“Mi plan de retiro es una muerte prematura”, leí hace unos días en un meme que causa tanta gracia como angustia. Una parte de la generación X, los millenials y la generación Z han renunciado a proyectos de distinto tipo, entre ellos el de adquirir una vivienda.
No es un fenómeno privativo de nuestro país. En España, “la locura de los precios, la contracción de la oferta y los trabajos precarios” han expulsado a cada vez más jóvenes del mercado inmobiliario, de acuerdo con El Mundo.
En Manhattan se ha vuelto imposible conseguir un departamento de una habitación por menos de cuatro mil dólares mensuales en promedio (casi 80 mil pesos mexicanos).
En Guadalajara el precio de las casas y de las rentas se ha convertido para muchos veinteañeros en una atenta invitación a no abandonar la casa familiar, o a volver a ella corriendo y cabizbajos.
En la capital jalisciense se mira por todos lados, pero principalmente en el primer cuadro y hacia el poniente, torres de seis, doce o veintintantos pisos que ofrecen unidades de dos y medio millones de pesos (vaya ofertón). Se anuncian como desarrollos de lujo, proyectos únicos en su tipo, conjuntos exclusivos. Su oferta incluyen roof garden, espacios pet friendly, gimnasio, salón para eventos. Y, por supuesto, el privilegio de apreciar los enredos de la realidad desde arriba, más de lejos.
Me pregunto si no hay manera de escapar de la tentación de lo suntuoso. Quiero creer, estimables dueños del dinero, que los desarrollos de alta gama no son la única vía de lucro.
Desde mi menos-que-clasemediera ingenuidad supongo que hay otros modos rentables de emprender dentro de la ciudad. (Casi puedo escucharlos: “¡es la economía, estúpido”, nadie escapa al pulpo del mercado.)

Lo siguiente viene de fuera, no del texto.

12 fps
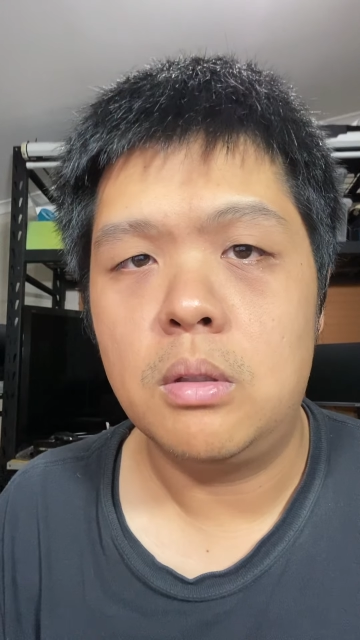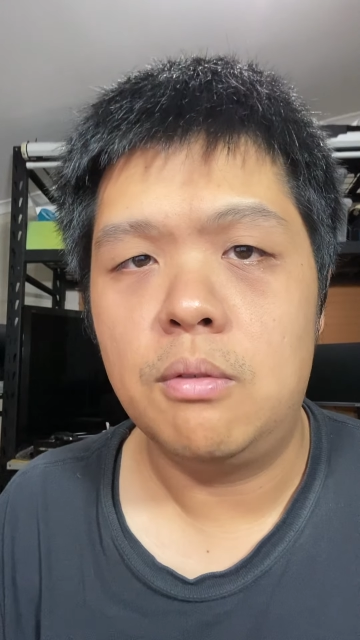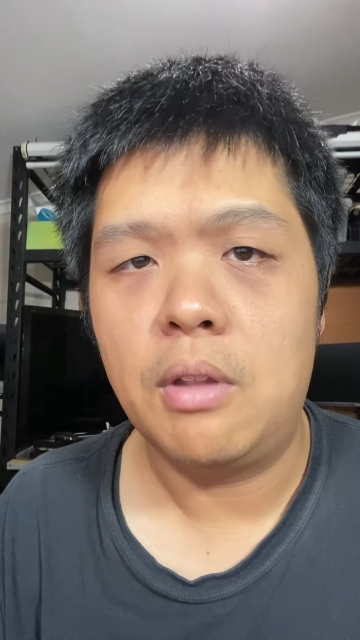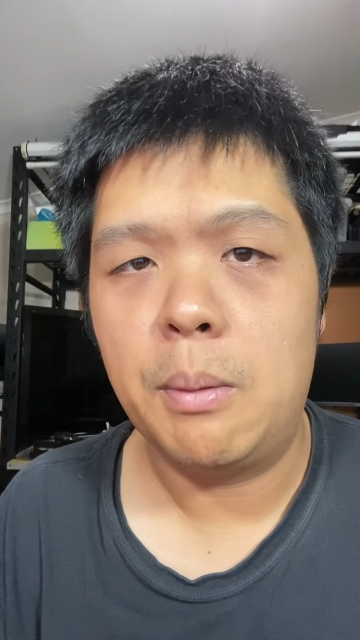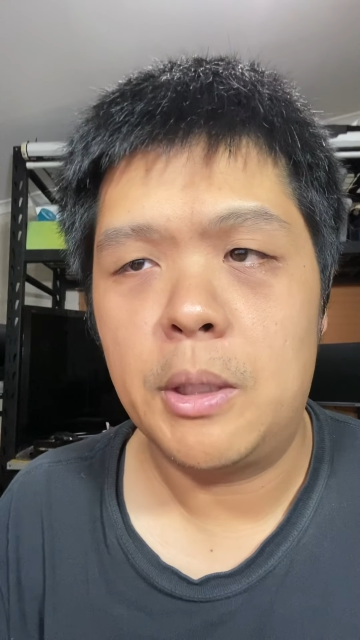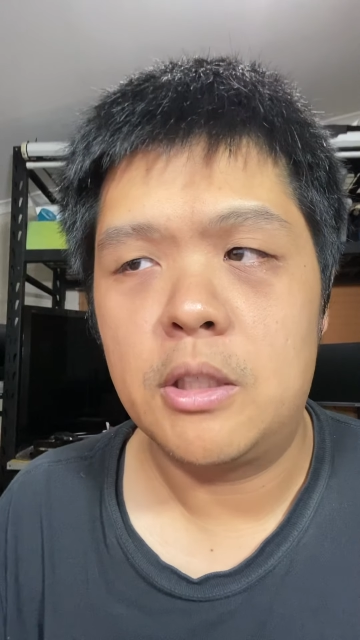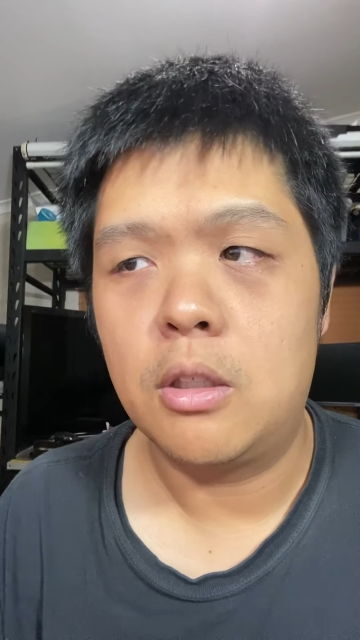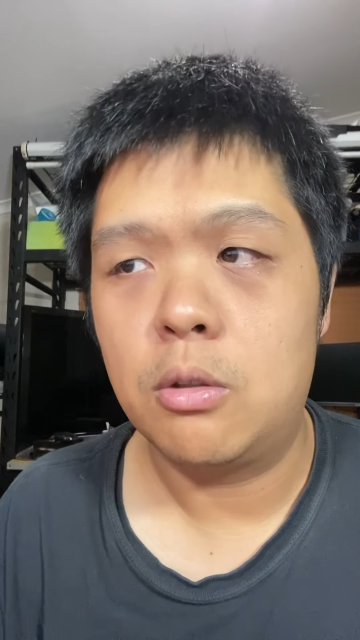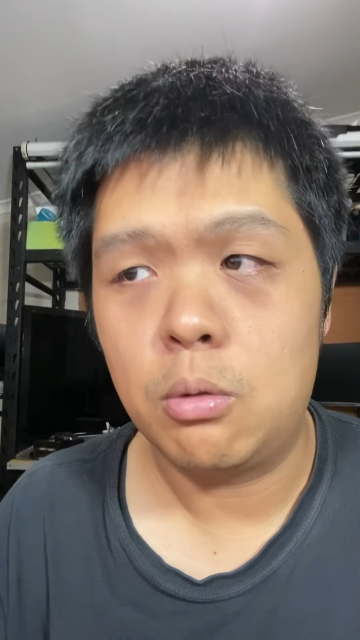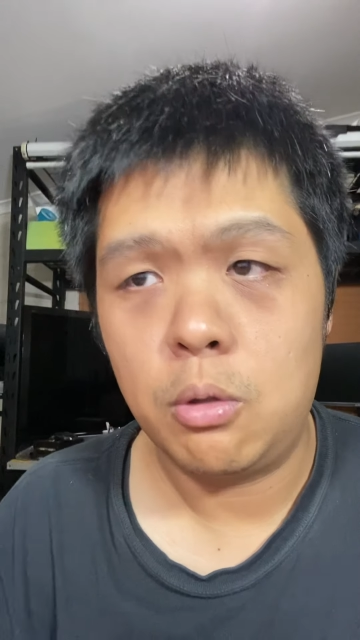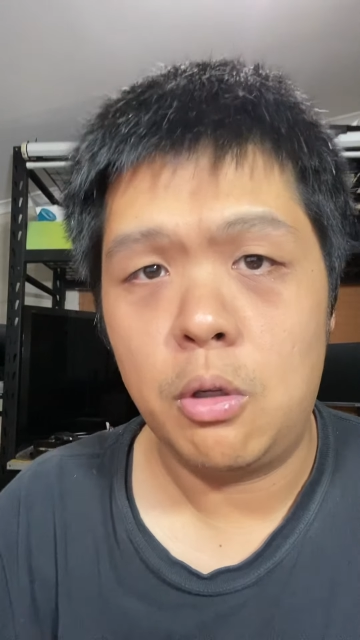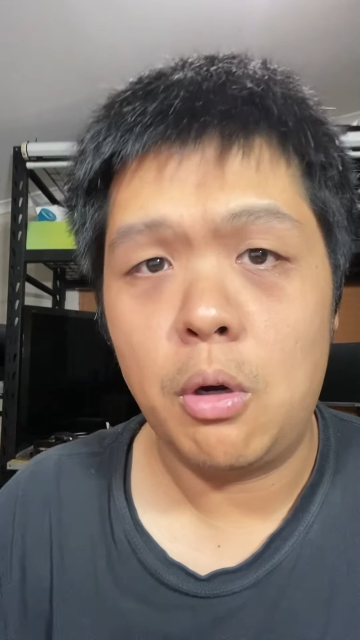If that makes sense,
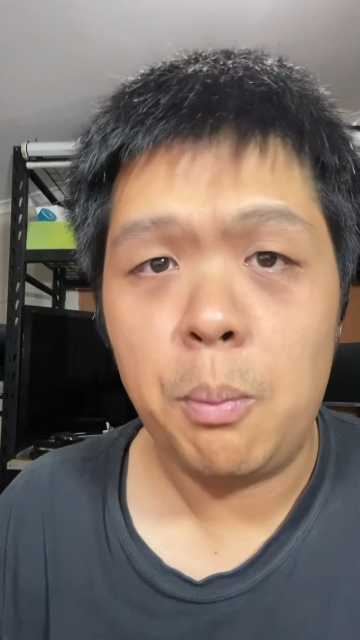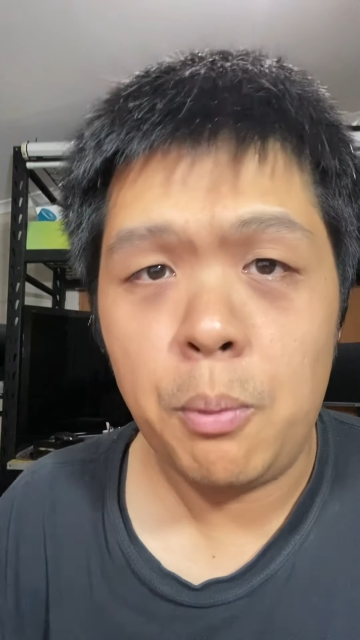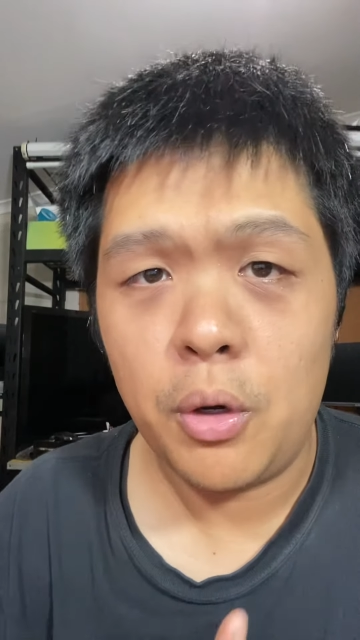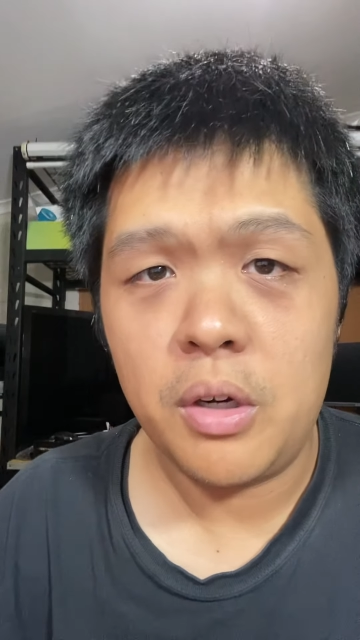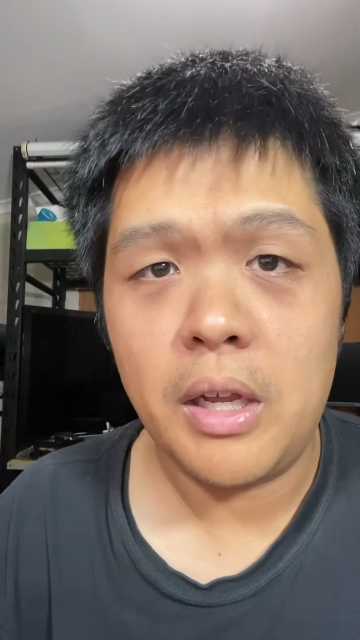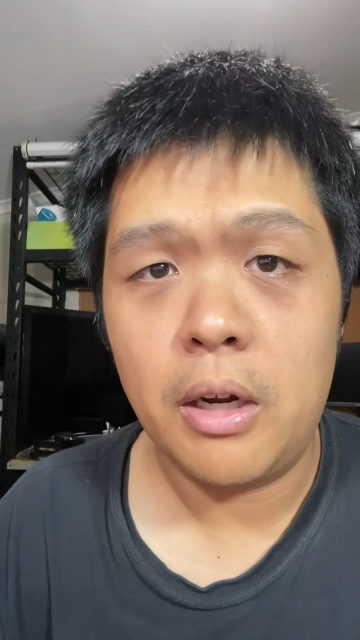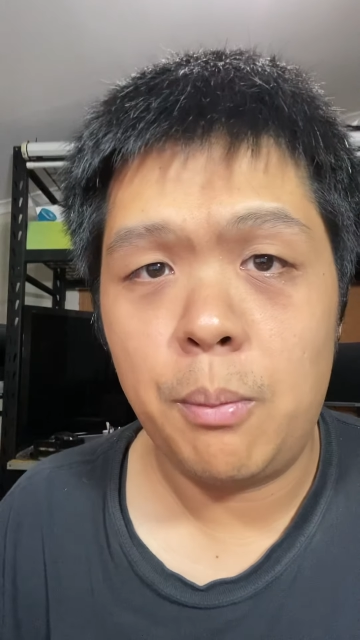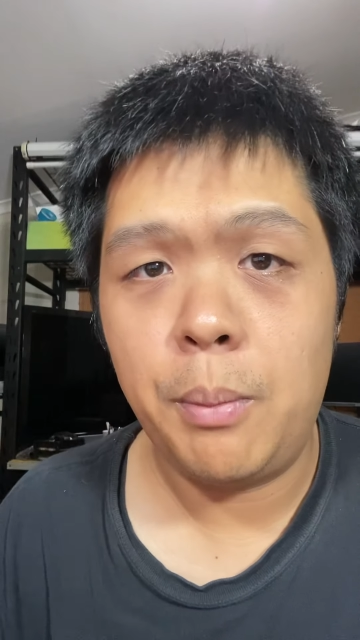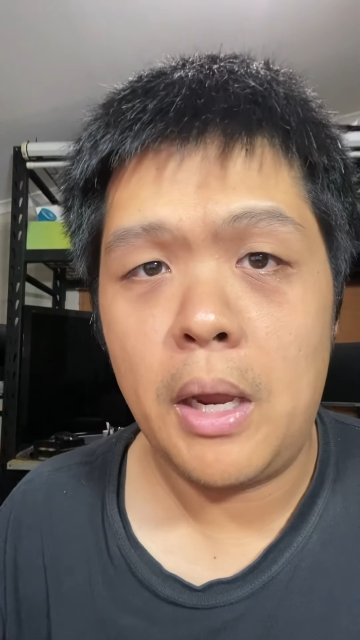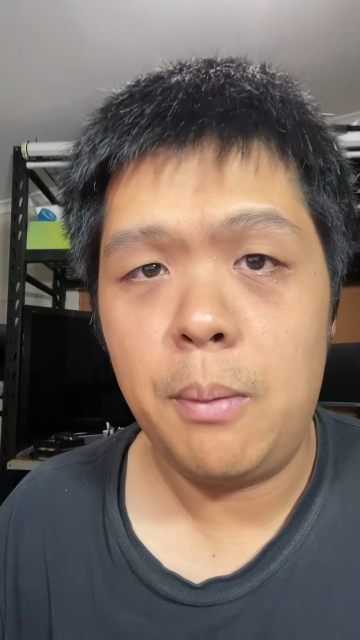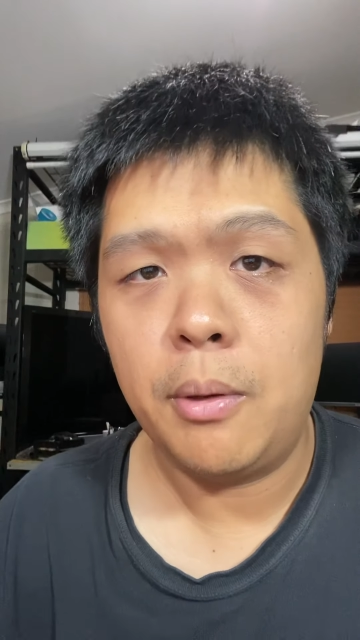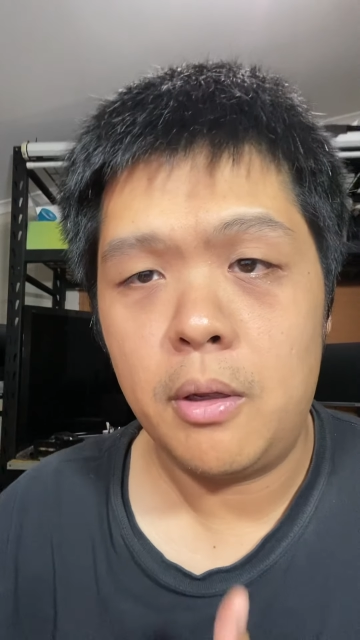or, you know, put it down on
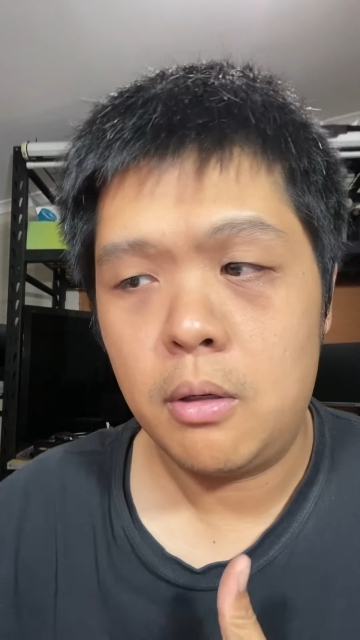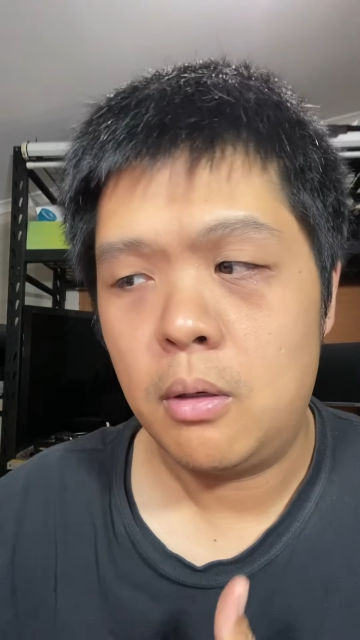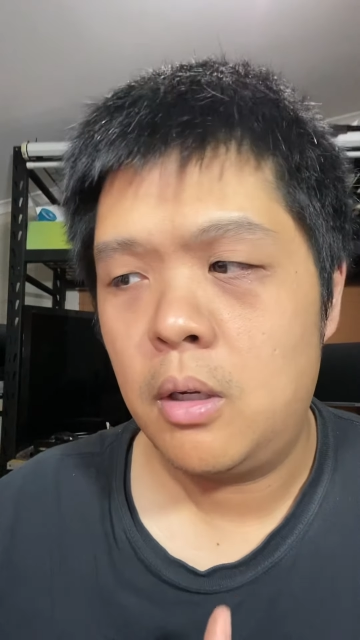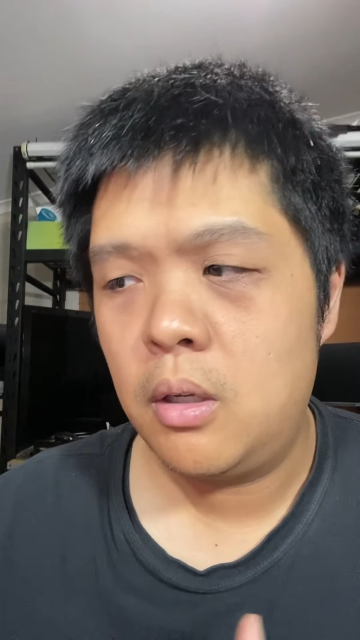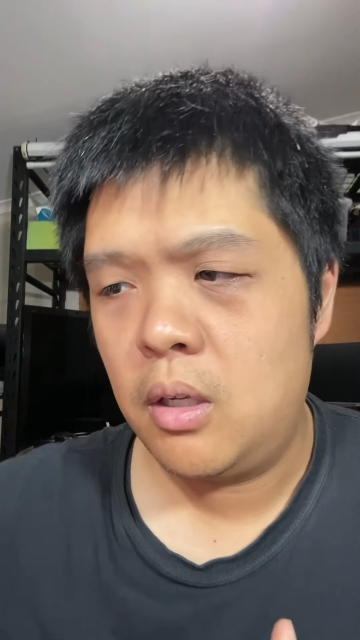paper and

Tal vez el nuevo plan para repoblar el Centro tapatío se oriente a satisfacer las necesidades de clases medias y bajas. Ya se verá.
Se cuentan por miles los trabajadores que no estamos dispuestos a invertir dos o tres horas diarias en ir y volver del taller o la oficina, y que podríamos venderle el alma al diablo adecuado a cambio de una casa pequeña, digna, bien ubicada, a precio justo.

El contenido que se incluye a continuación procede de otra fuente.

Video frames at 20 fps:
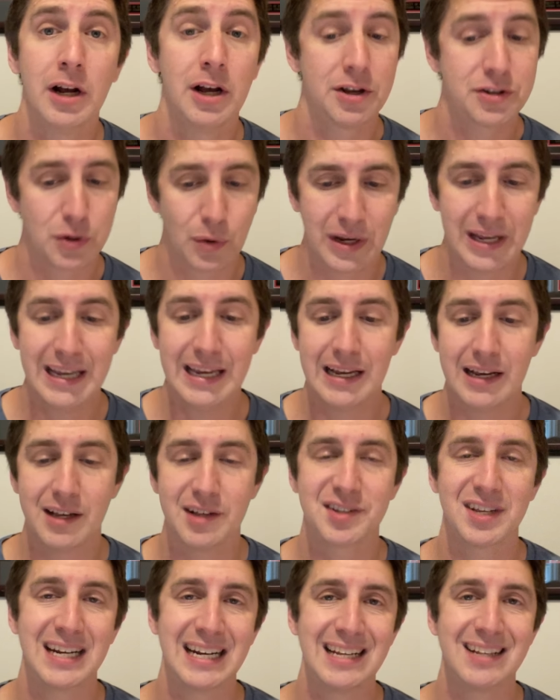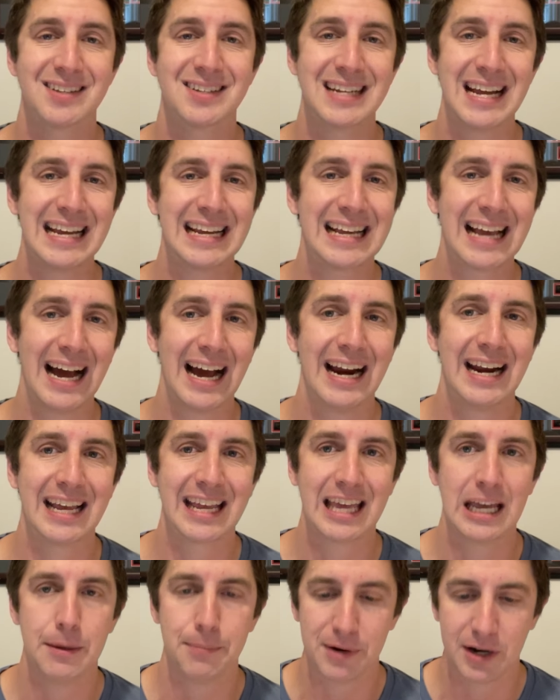so he is an in-state guy to
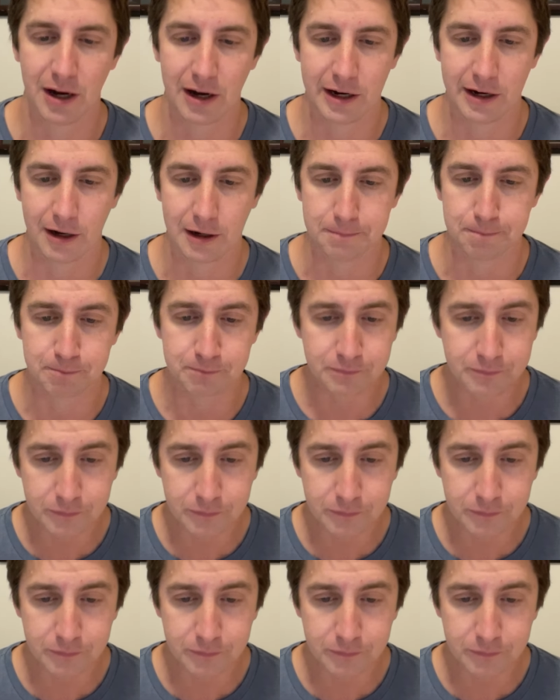keep an eye on.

Cuando no deseamos largarnos al campo, cosa que ocurre varias veces al año, soñamos con algo sencillo: agua corriente, cuatro paredes, un baño, un balconcito (aunque nos merezcamos un jardín), un barrio tolerable, a merced de la calle y de frente a ella; vecinos sin vocación de apaches. Ir al dentista en bici, a la chamba en tren o a pie. Camino a la tienda pisar cacas de perro de vez en cuando, y ni modo: soportamos.
¿Será posible, será viable? Nada de lujos, nada de mármol ni piscinas con calefacción ni terrazas panorámicas para avistamientos ufológicos: apartamentos austeros, en los que podamos sembrar macetitas de esperanza, donde imaginemos —sin rechinar los dientes cada fin de mes— no una vida rápida y su hermoso cadáver, sino nuestra vejez.